* _ACTIVITY_: Below is a listing to copy exactly; no image goes into the copy.

* _DATASET RECORDS_:
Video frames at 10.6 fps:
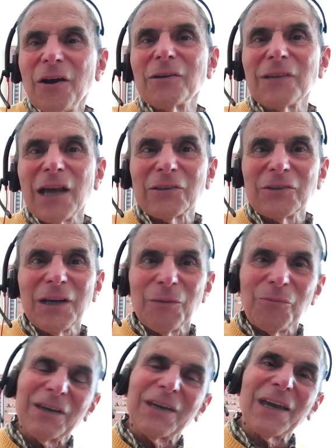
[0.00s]
are likely to
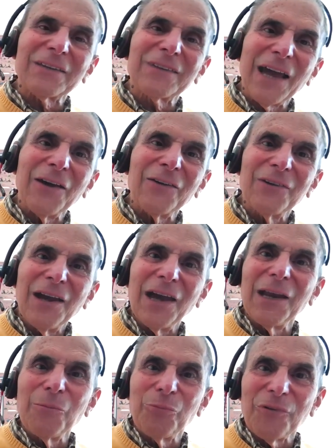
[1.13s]
be kicked out
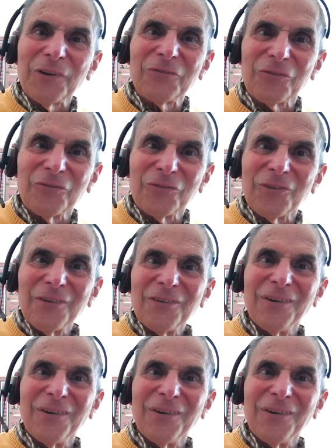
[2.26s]
and imprisoned.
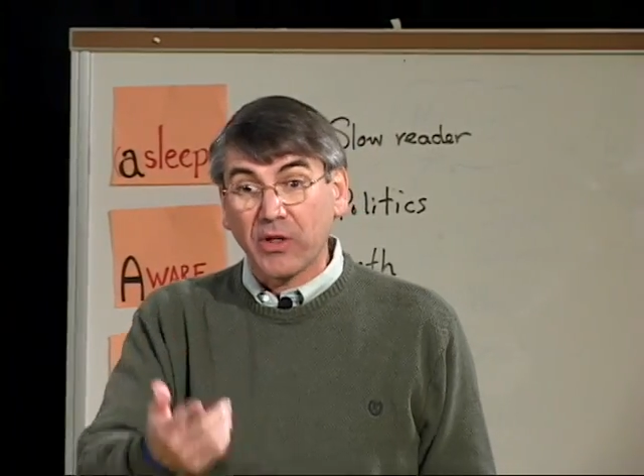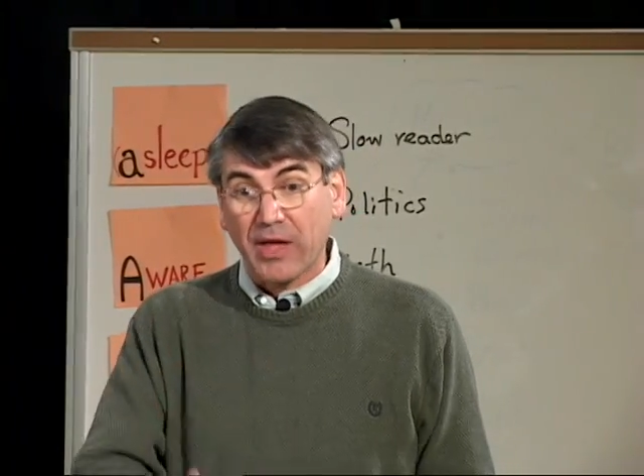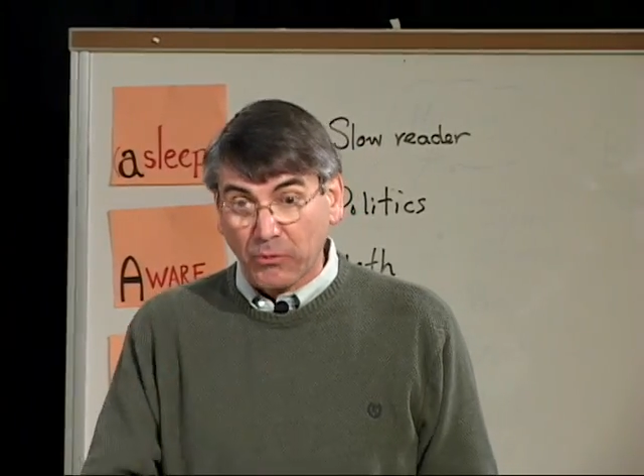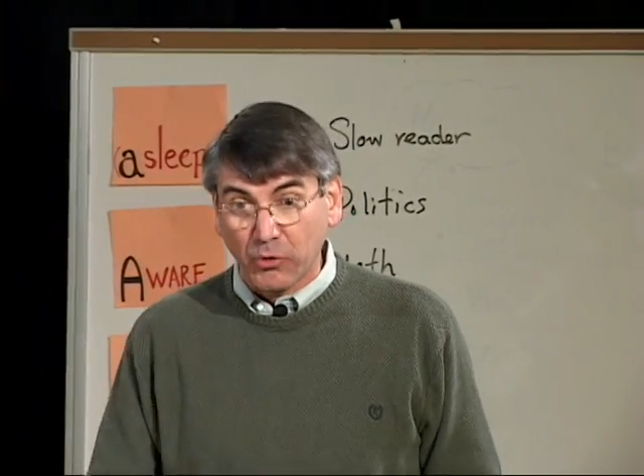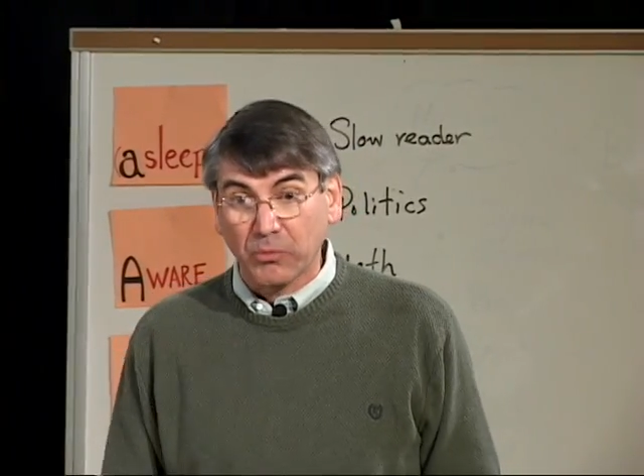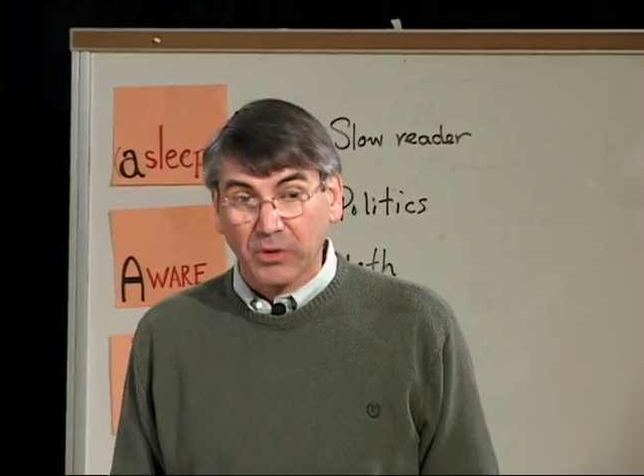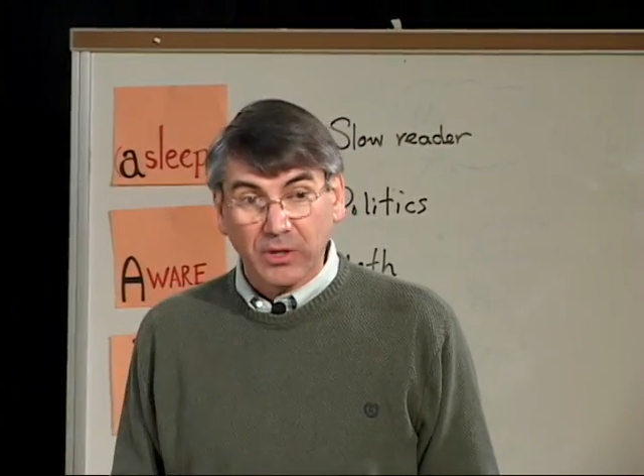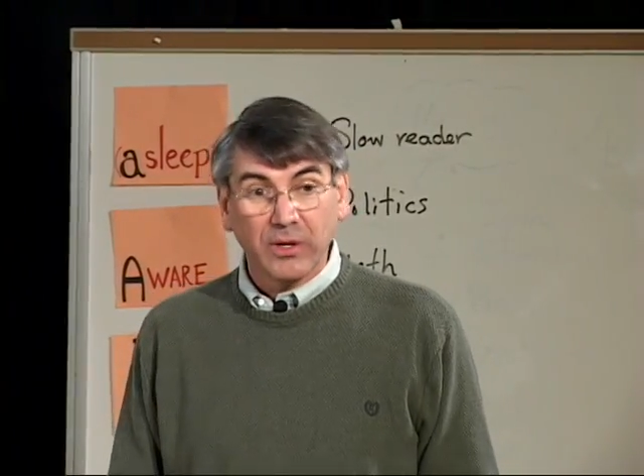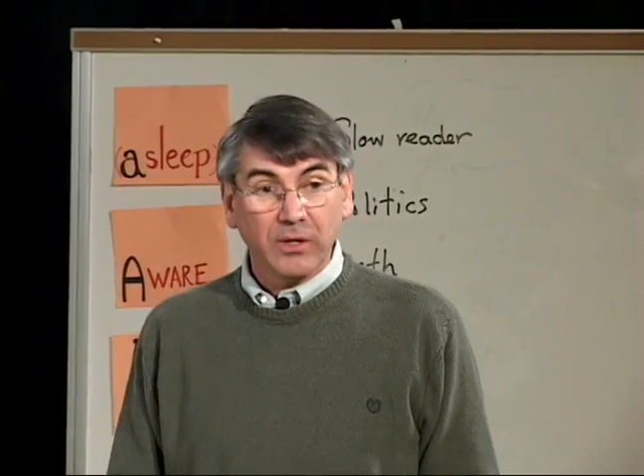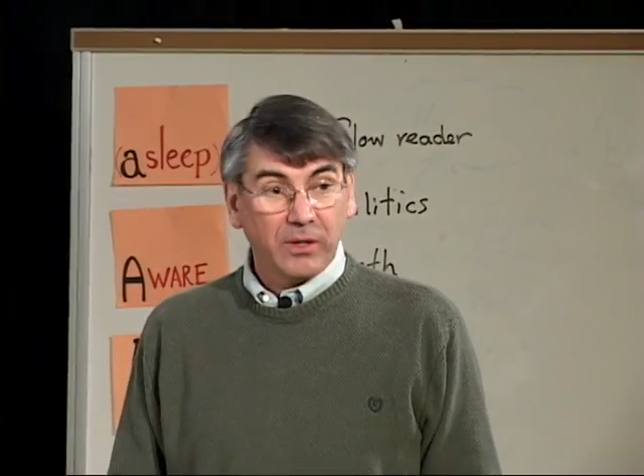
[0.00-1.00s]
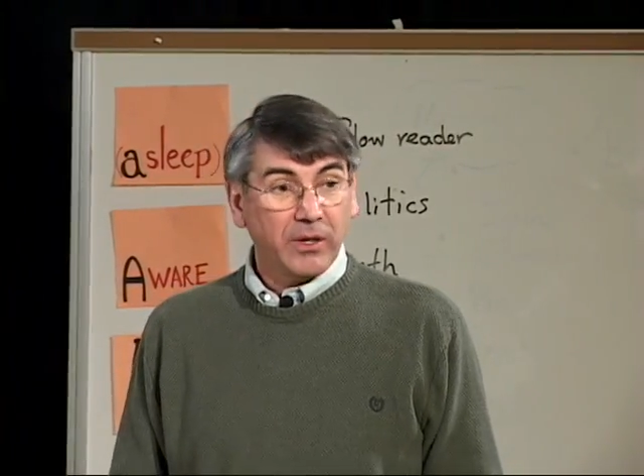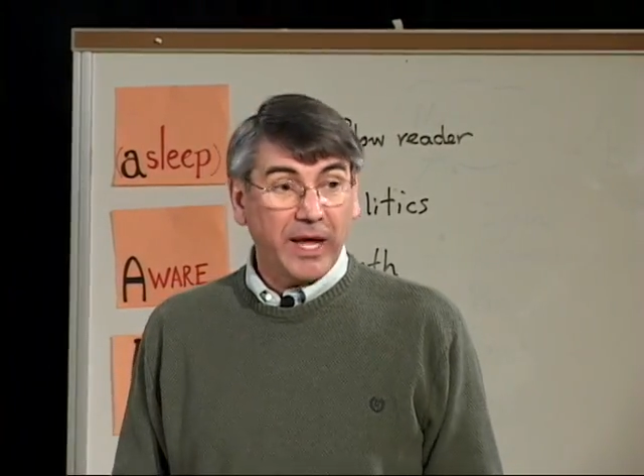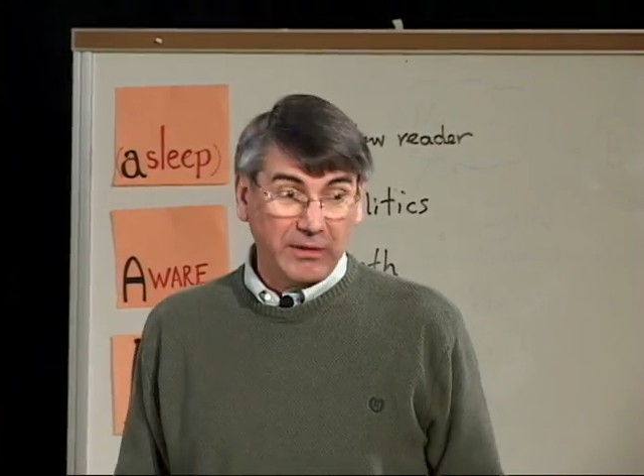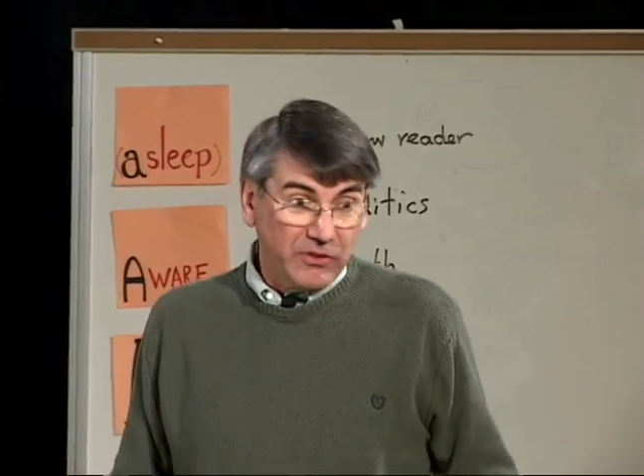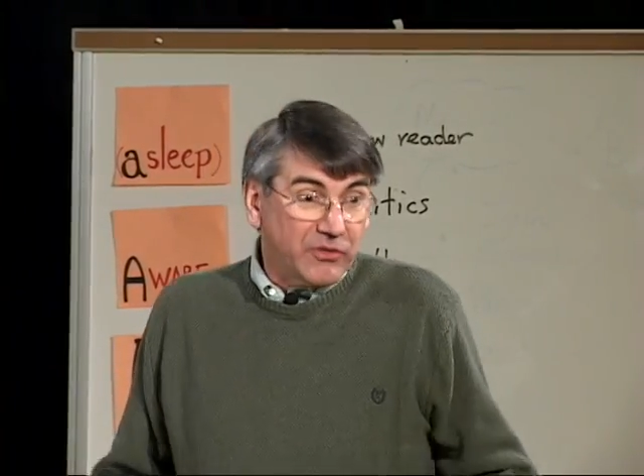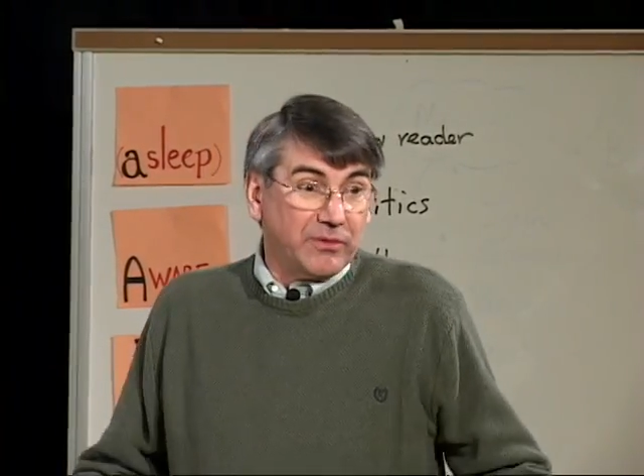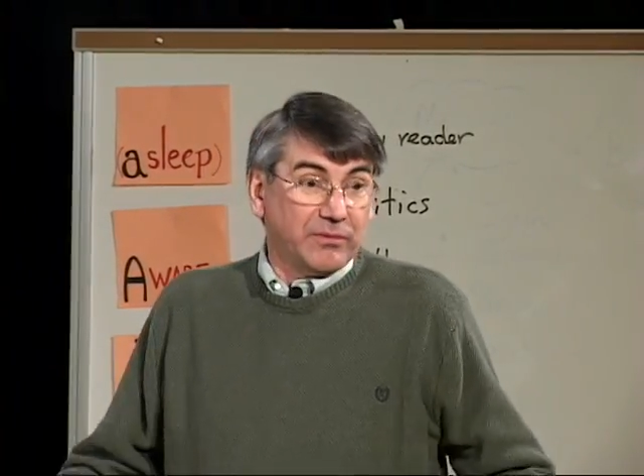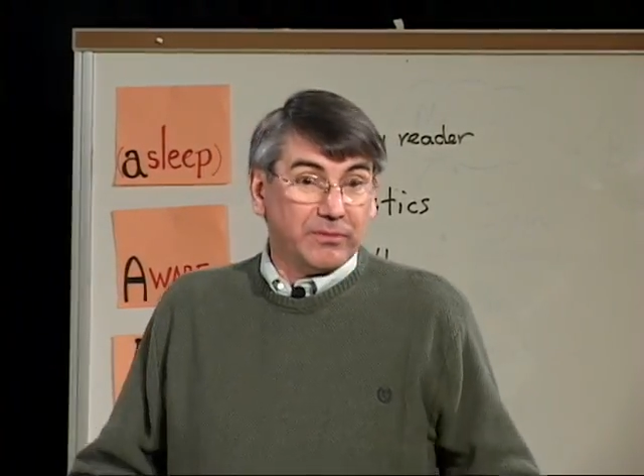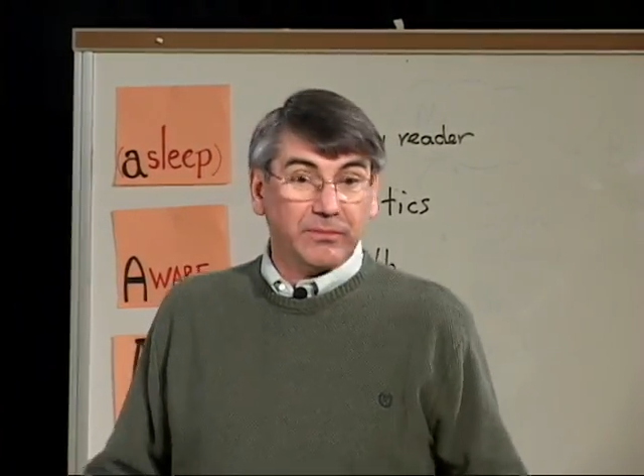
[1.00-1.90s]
into that room and listen.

* _SOLUTION BELOW_:
Video frames at 10.6 fps:
[0.00s]
are likely to
[1.13s]
be kicked out
[2.26s]
and imprisoned.
[0.00-1.00s]
[1.00-1.90s]
into that room and listen.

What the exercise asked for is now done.